Jakarta, 5 Januari 2012

Saya pernah diam-diam berbisik, saya mungkin akan memiliki bantal jika tembok besar yang menjadi cita-citaku itu telah runtuh. Selepas menemui seorang teman di Palmerah, saya sengaja jalan-jalan ke Kalibata Plasa. Melewati deretan stand elektronik yang sangat menggoda mata, saya tidak tertarik hanya melirik melihat angka nol yang berderet. Saya langsung menuju tempat furniture perlengkapan kamar tidur. Saya mencari bantal!

Ternyata banyak sekali bentuk bantal, dari gambar promonya saja sudah bisa bikin ketawa. Iklan bantal pake mengenakan model cantik yang tiduran diatas kasur.

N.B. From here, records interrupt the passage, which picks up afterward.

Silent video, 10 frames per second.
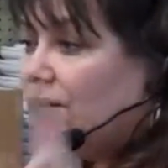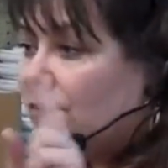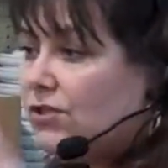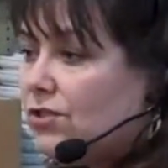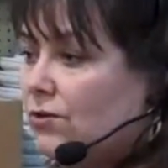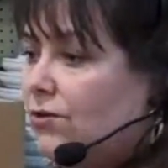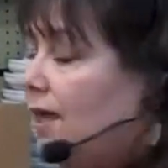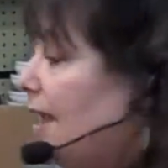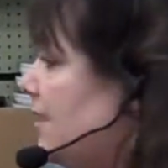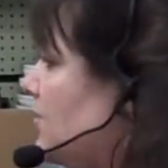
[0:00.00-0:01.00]
Notice two
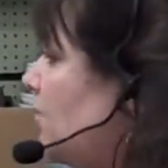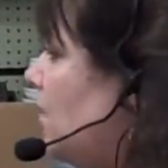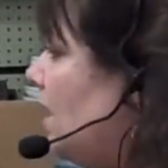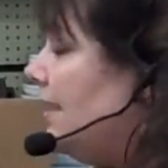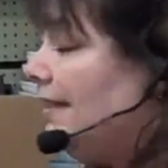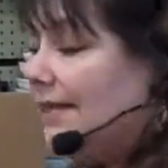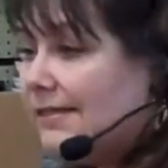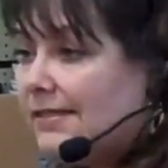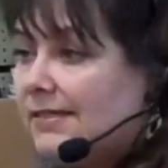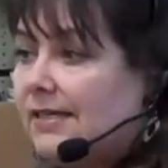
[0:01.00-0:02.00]
things. One,
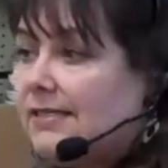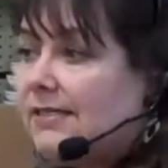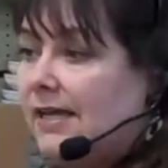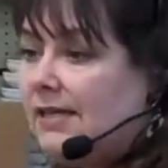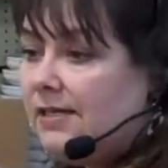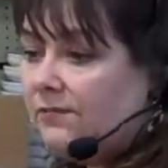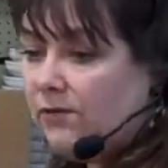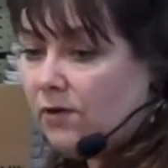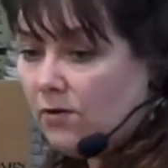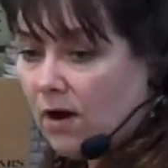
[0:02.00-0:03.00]
it's 16
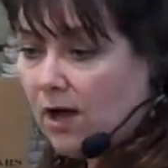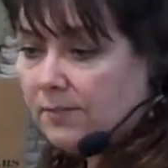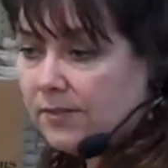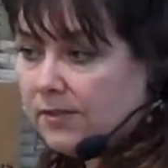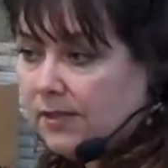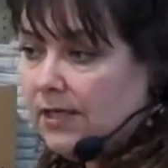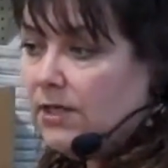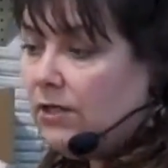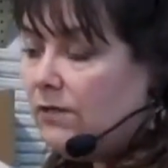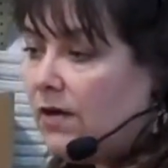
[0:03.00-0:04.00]
different crops.
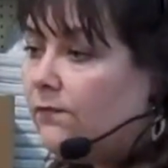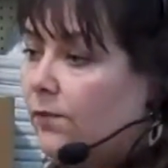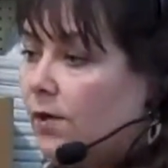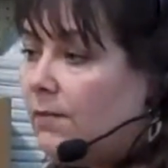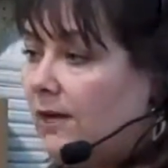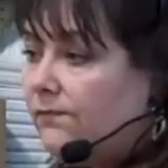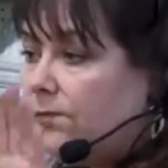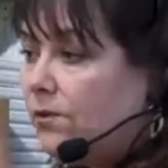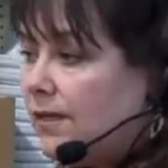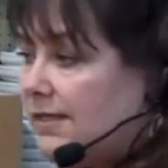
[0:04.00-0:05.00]
You've got a
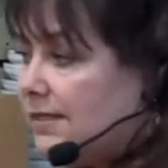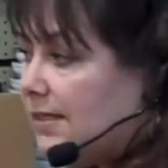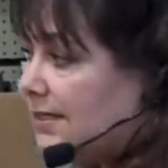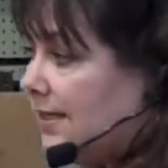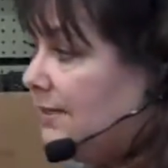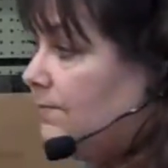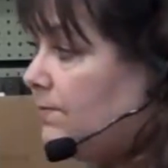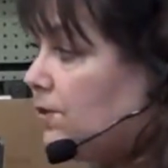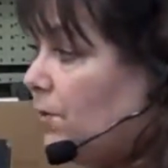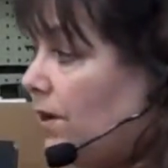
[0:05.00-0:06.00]
4x4 that's 16
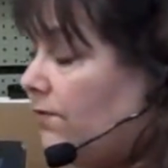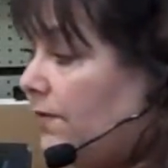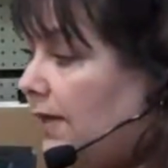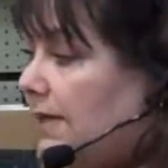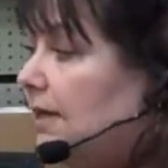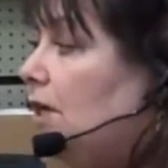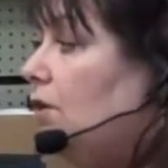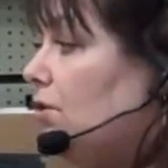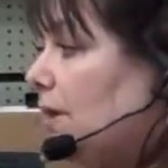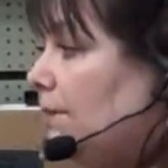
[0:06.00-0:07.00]
square feet.
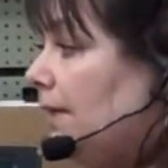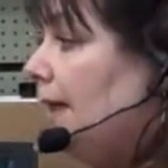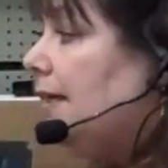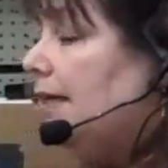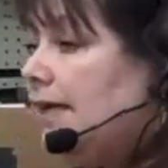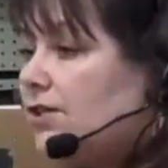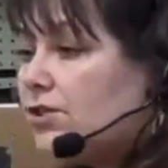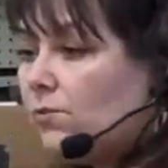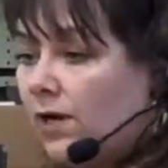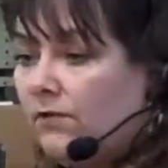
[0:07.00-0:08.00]
You're going to plant each
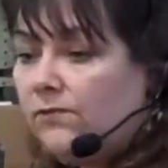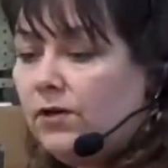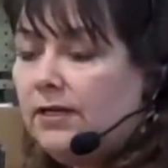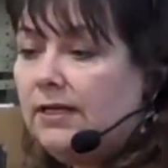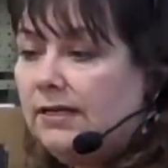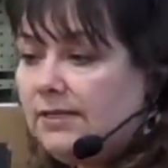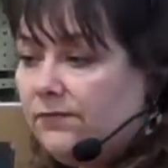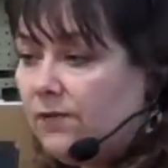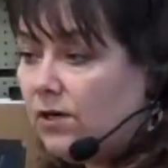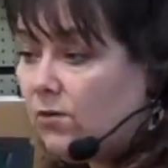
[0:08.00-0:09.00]
square foot in a
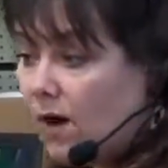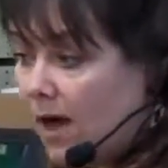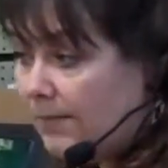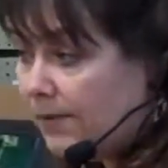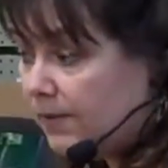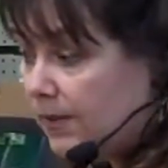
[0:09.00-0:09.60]
different crop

Saya melihat bantal kecil yang didisplay ditengah furniture itu, say ambil, pencet-pencet sebentar. Tanpa pikir panjang langsung saja saya ambil tuh bantal orange yang kata temenku cukup ciamik.

Akhirnya setelah bertahun-tahun tidak pernah punya bantal, hari itu saya kembali memiliki bantal. bukan hanya bantal tapi diam-diam dalam hati kecil saya berucap, saya berani memegang apa yang selama ini saya pegang, setelah bertahun-tahun saat yang dinanti akhirnya tiba juga, prinsip kecil untuk menikmati hidup dalam keaadan apapun. Saat ini mungkin saja lebih baik dari yang kemarin. Saya hanya ikut memainkan apa yang telah dan akan dimainkan oleh Yang Kuasa.

Tulisan kecil untuk mengisi celah sambil merampungkan tulisan episode Kesenangan Sejati, Mandalawangi.